The answer is yes. While it does end abruptly, all movies end. While it does set up a sequel, it would stupid not to, considering how masterful a creation it was. The bottom line is that Kill Bill, volume one, stands on it’s own as a movie. It does not need a sequel to complete it. As it is, Kill Bill is a good movie. I would go so far as to say it is one of the best movies of all time. The mix of awesome action, excellent and unprecedented character development, an excellent fast plot that never feels too frantic and takes time to build, and a kick ass soundtrack with excellent direction mesh together to make one of the best productions of American cinema since George Washington created the world.

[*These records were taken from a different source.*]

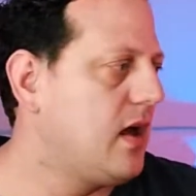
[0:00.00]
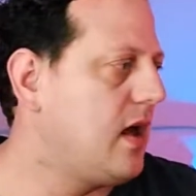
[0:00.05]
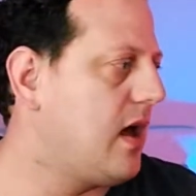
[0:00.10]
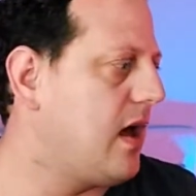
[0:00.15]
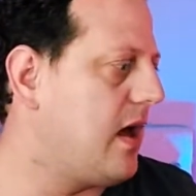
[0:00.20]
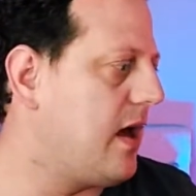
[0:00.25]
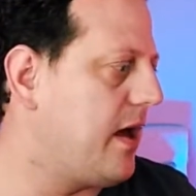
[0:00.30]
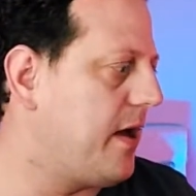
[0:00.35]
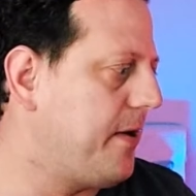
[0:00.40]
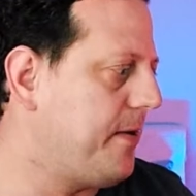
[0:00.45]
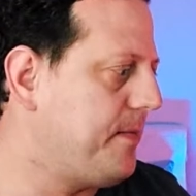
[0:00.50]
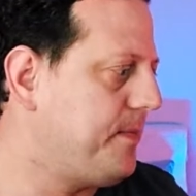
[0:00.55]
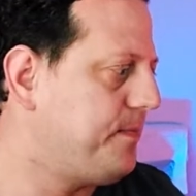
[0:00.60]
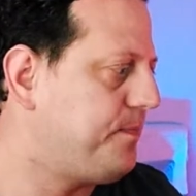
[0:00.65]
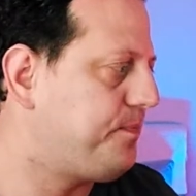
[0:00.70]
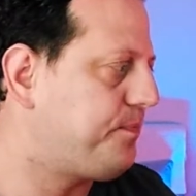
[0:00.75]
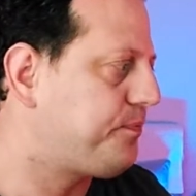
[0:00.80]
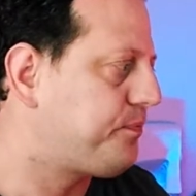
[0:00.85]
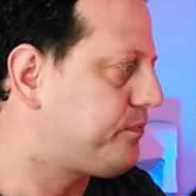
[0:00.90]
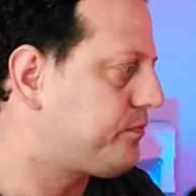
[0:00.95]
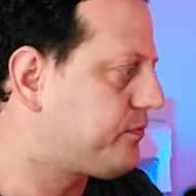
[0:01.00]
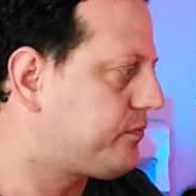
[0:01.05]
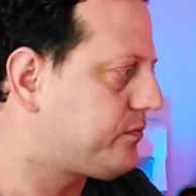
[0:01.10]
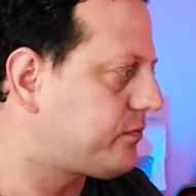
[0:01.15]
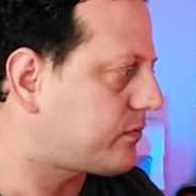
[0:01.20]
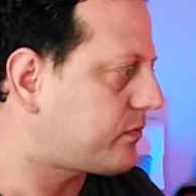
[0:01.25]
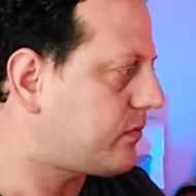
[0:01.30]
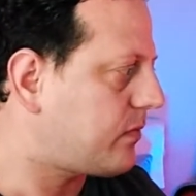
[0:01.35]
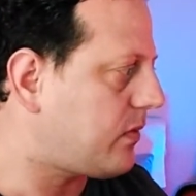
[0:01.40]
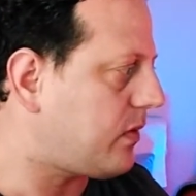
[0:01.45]
So
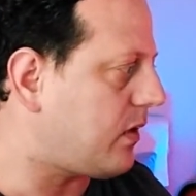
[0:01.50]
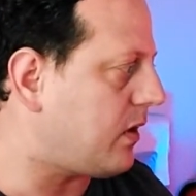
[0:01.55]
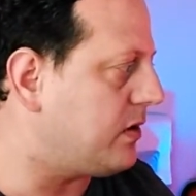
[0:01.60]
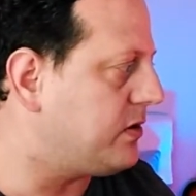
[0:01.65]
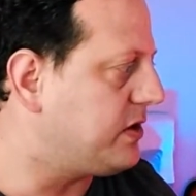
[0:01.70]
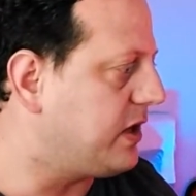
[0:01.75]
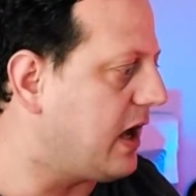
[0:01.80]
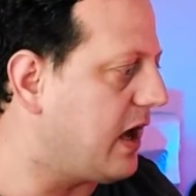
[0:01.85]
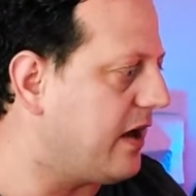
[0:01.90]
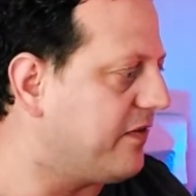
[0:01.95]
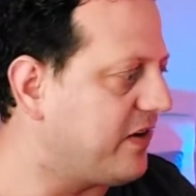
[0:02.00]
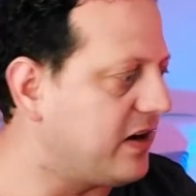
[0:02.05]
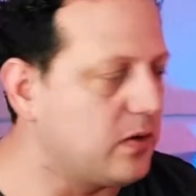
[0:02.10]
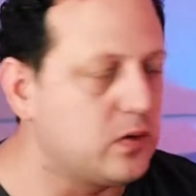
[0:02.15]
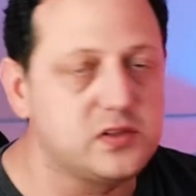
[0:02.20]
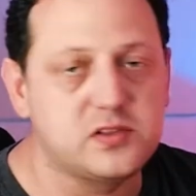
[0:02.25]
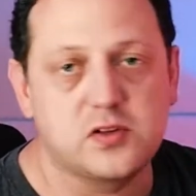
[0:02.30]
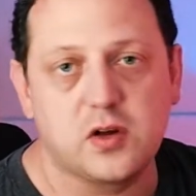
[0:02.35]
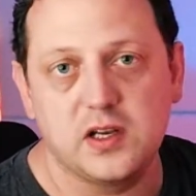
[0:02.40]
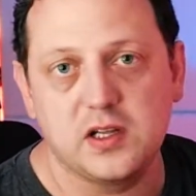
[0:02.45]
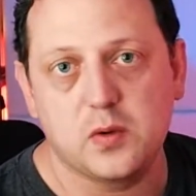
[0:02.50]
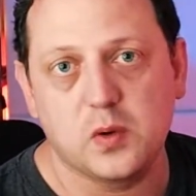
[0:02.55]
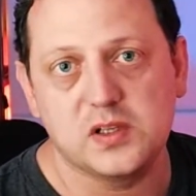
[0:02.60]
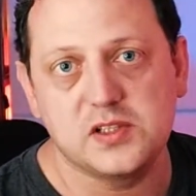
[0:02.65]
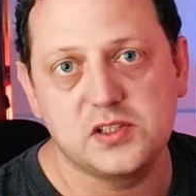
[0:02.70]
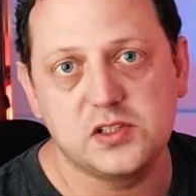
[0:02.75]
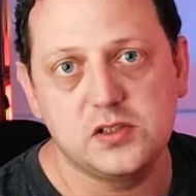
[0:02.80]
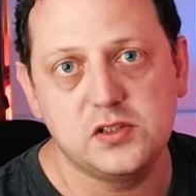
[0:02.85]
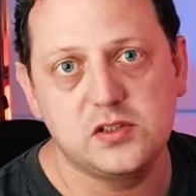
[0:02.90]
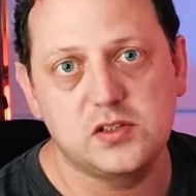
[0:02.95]
yeah, if anyone's got any
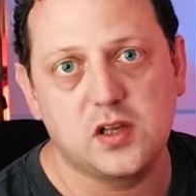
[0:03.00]
questions,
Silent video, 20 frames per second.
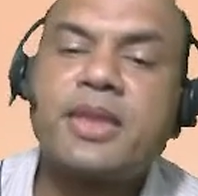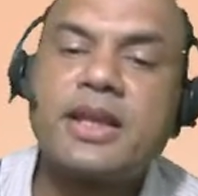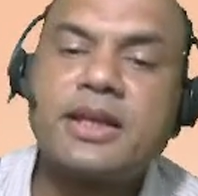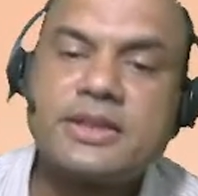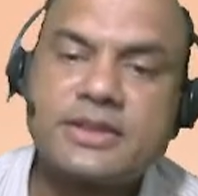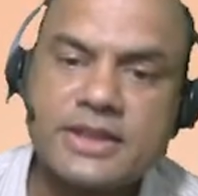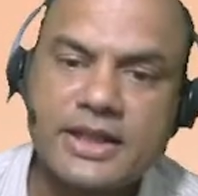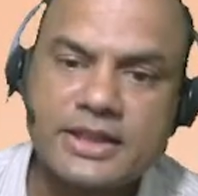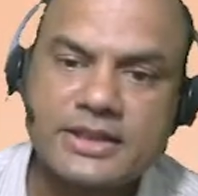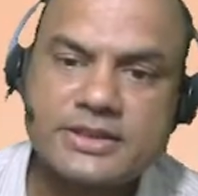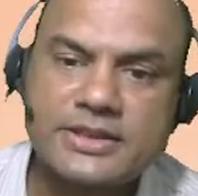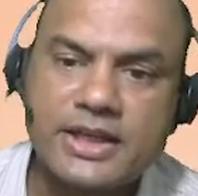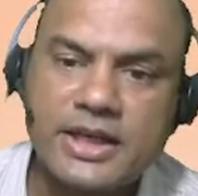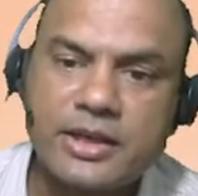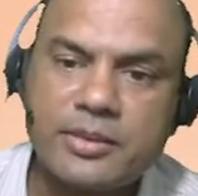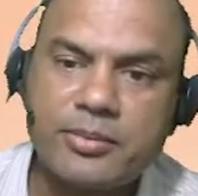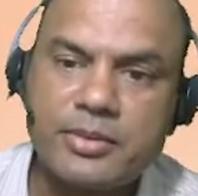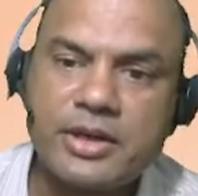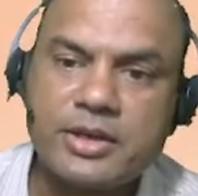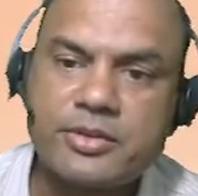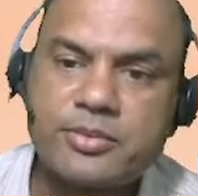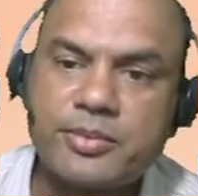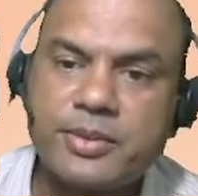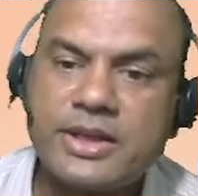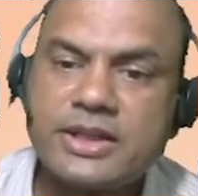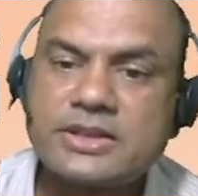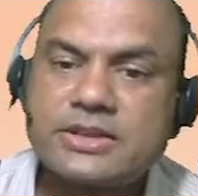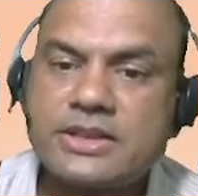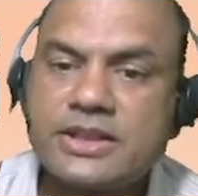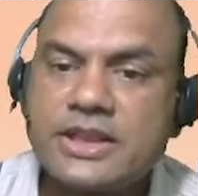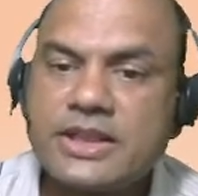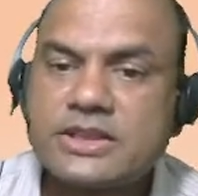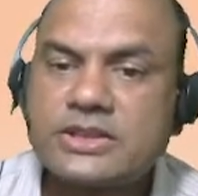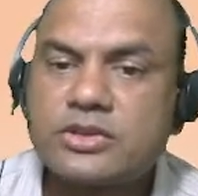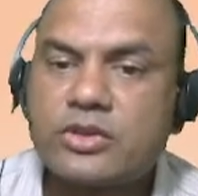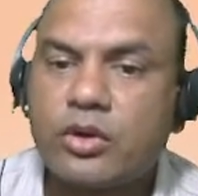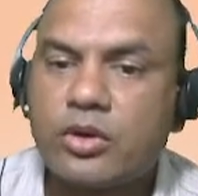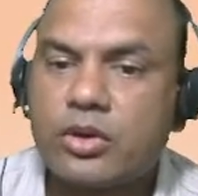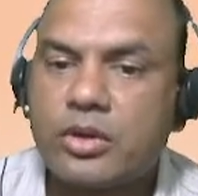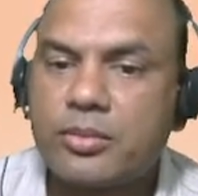Check statements means these
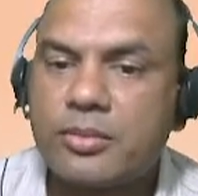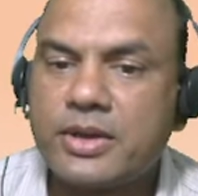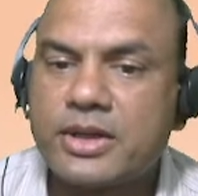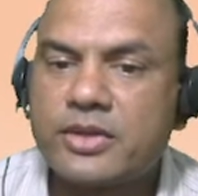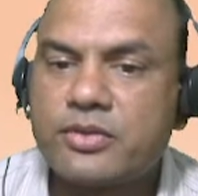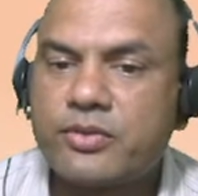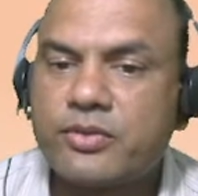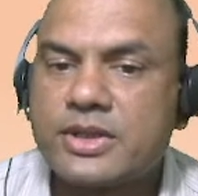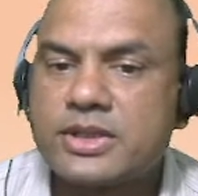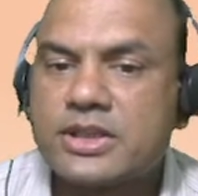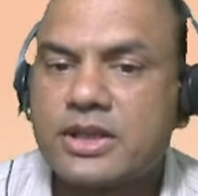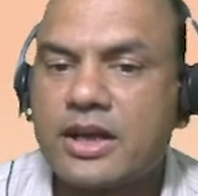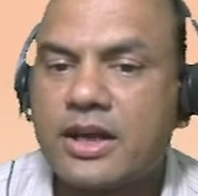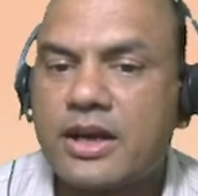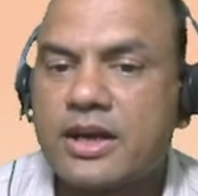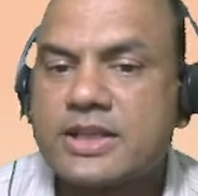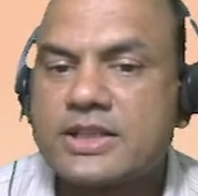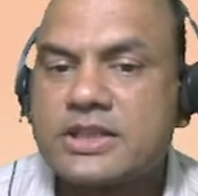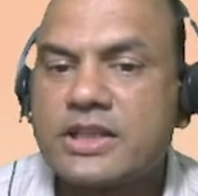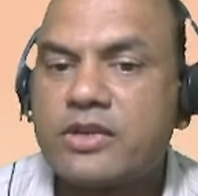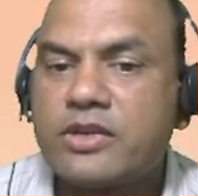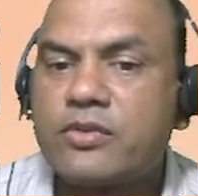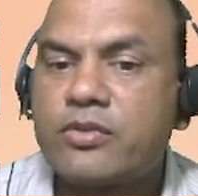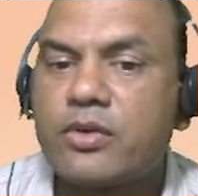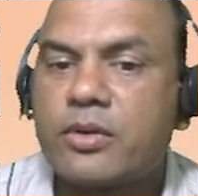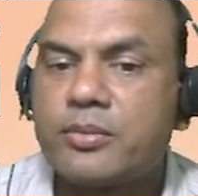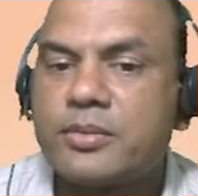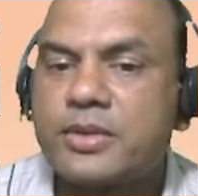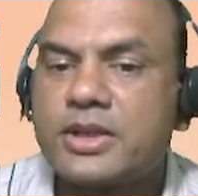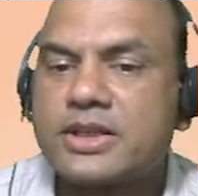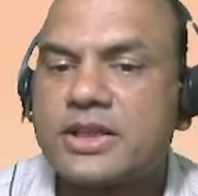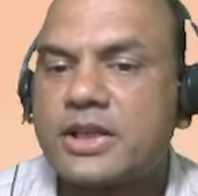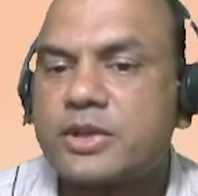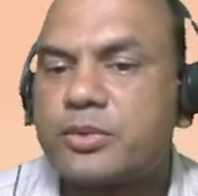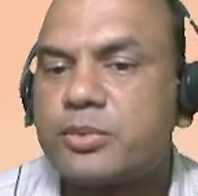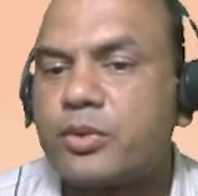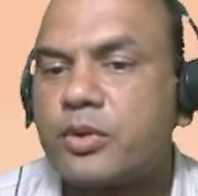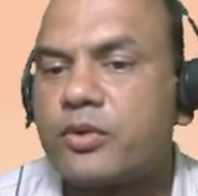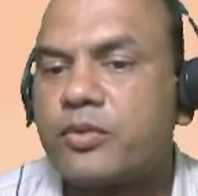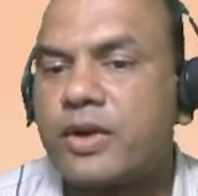documents which are received from this
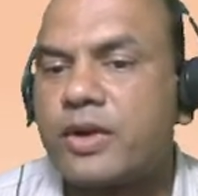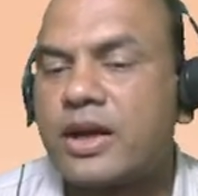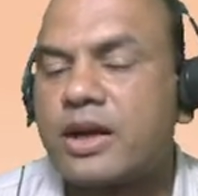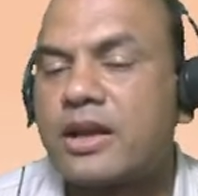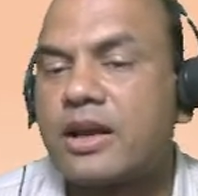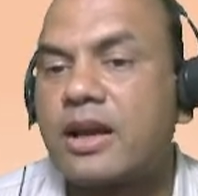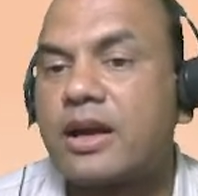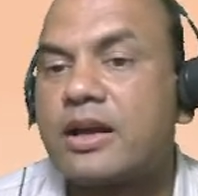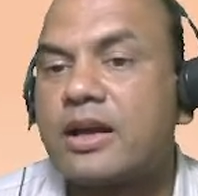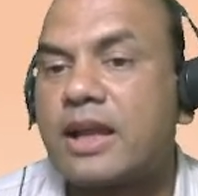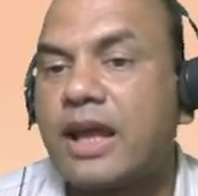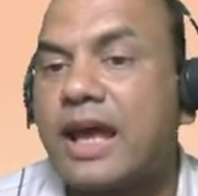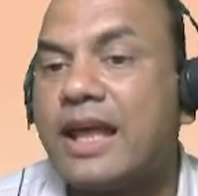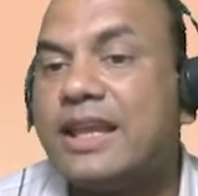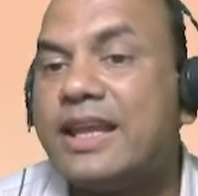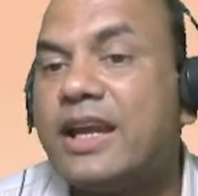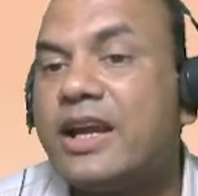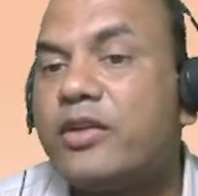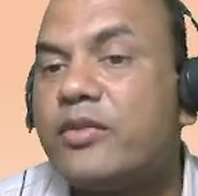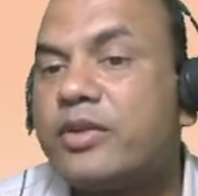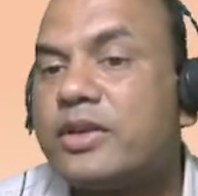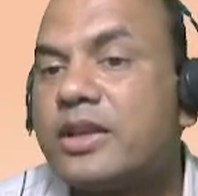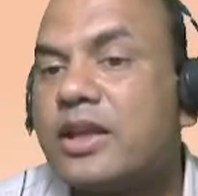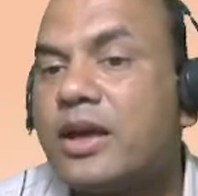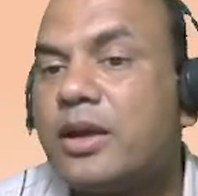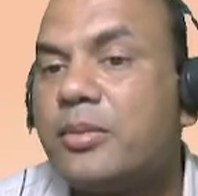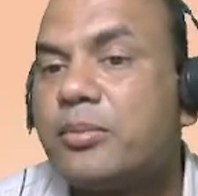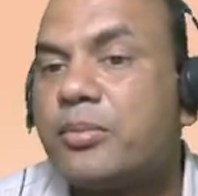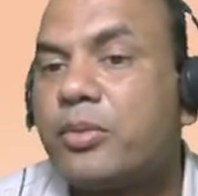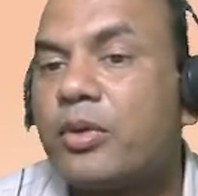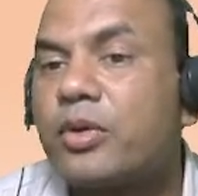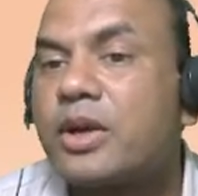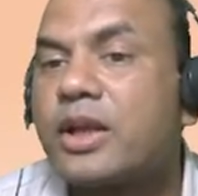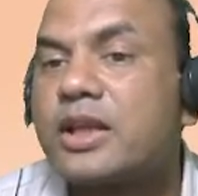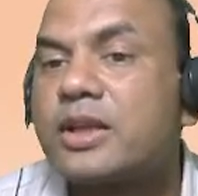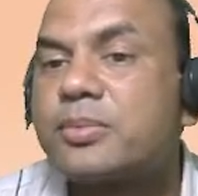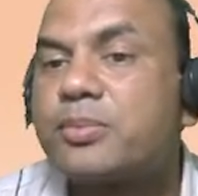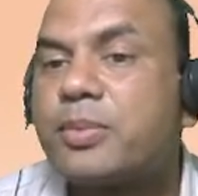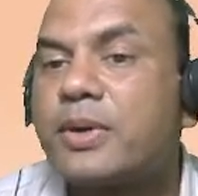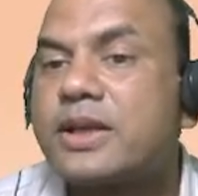export factor are tallied with the
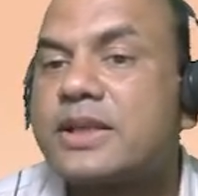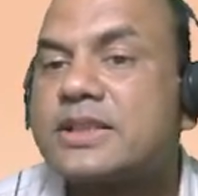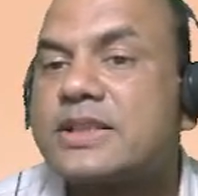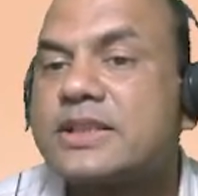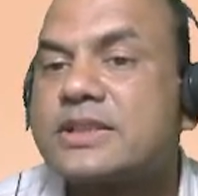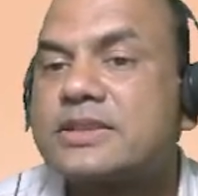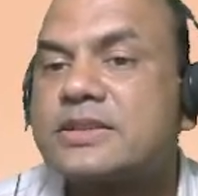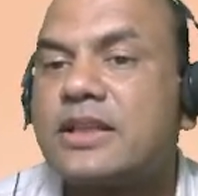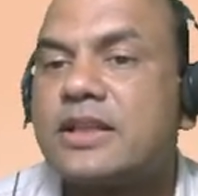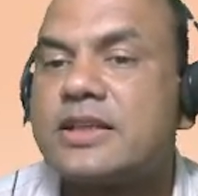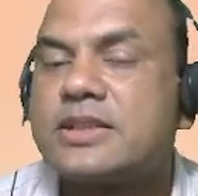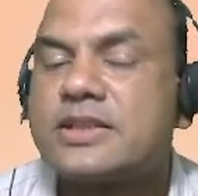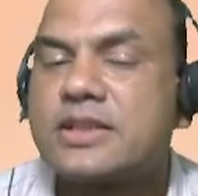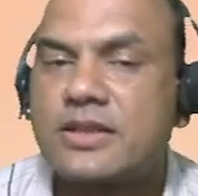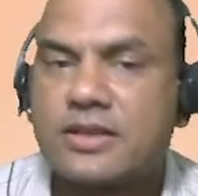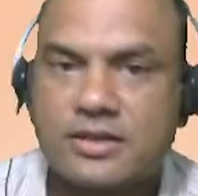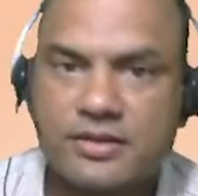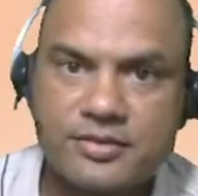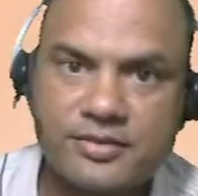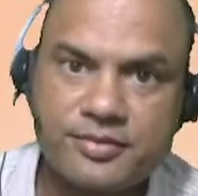importer's purchase ledger.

The fact that there is another movie coming that promises to be as good if not better then this one is a tremendous boon but in the end is unneeded. If Bill, in the final moments of the movie, were announced as having died off screen in a tragic badger attack, the movie would still kick 88 shades of ass. Thus, I am not going to give any bullshit and take minor demerits to be anything more then what they are, as they in no way derail this masterpiece of a film. Kill Bill Volume 1 earns a five-star rating on a five-star scale. There will never be a flawless movie. But if you’re not averse to a little dismemberment among friends, then you might as well just pretend this is.